What is simple: Shifts in housing prices, inflation and employment are altering America’s cities. In Detroit, 20% unemployment means a vacant inner city where one can buy homes for $1. In Miami, where home prices fell 16.9% and inflation rose 4.2% in 2008, change plays out in empty storefronts and unfinished buildings dotting the skyline. Formerly a sign of urban renewal and job creation, those construction projects now embody a staggering hangover from the heady housing boom.

These issues wreak havoc on local governments. Just as falling home values, and, as a result, lower property tax assessments, hit local and state municipalities in the wallet, unemployment and turmoil in the private sector hammer the public tax base. In New York, for example, troubles on Wall Street are expected to suck $3.5 billion from state budgets, according to the comptroller’s office.

In tough times like these, cities are particularly focused on attracting new industries that can bring in cash and jobs to the region. One major target? Overseas companies looking to relocate.

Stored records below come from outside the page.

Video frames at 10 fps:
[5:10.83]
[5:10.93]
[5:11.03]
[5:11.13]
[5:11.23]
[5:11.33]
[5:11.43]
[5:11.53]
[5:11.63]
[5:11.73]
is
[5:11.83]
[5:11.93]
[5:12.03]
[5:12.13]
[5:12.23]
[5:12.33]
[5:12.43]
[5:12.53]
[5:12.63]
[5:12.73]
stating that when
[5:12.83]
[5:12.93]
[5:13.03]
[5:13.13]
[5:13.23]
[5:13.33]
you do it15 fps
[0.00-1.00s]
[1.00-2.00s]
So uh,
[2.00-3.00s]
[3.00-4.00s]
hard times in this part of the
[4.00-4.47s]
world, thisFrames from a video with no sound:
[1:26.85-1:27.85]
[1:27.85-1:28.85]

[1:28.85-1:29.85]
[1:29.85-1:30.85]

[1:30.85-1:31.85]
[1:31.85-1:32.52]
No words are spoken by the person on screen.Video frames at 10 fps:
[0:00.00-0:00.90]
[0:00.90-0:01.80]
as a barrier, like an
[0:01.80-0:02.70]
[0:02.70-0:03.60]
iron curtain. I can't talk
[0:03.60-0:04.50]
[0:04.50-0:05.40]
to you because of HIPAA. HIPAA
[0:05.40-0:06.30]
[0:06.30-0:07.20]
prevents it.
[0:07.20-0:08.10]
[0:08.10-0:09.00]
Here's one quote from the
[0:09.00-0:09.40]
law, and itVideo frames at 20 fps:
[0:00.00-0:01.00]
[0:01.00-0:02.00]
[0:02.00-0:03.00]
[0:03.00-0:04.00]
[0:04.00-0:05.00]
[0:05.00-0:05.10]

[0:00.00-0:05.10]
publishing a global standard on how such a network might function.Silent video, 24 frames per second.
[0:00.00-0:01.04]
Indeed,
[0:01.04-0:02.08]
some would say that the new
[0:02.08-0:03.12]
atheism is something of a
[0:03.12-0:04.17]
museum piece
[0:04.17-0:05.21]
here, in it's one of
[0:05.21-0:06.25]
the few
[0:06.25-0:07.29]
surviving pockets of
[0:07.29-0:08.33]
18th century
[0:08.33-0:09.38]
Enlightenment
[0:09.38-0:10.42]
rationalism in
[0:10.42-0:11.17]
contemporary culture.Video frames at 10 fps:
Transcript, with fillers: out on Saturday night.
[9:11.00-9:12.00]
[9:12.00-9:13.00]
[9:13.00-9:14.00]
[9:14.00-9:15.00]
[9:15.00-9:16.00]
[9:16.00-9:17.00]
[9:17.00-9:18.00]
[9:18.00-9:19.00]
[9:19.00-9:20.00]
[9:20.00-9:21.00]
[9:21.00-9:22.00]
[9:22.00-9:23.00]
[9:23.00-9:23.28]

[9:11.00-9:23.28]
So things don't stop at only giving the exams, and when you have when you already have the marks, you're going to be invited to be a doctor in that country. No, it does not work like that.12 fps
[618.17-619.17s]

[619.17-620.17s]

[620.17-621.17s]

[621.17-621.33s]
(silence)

“A lot of companies went overseas and are now moving back to the U.S. to consolidate,” says Pat O’Brien, executive director of the Milwaukee 7, an economic development group. He points to the recent move of C&D Technologies, a Blue Bell, Pa.-based energy storage company employing 300 workers, from China back to Milwaukee, where it owns a plant.

“We focus on driver industries,” he says. “Those industries that sell goods and services outside of the region, thereby creating new capital investment into the region.”

It’s a great idea and a perfect way to save a sliding economy that’s changing for the worse. The only problem is execution. After all, in this economy, where every city is shedding jobs, there are more areas looking for growing companies than there are companies looking for new cities.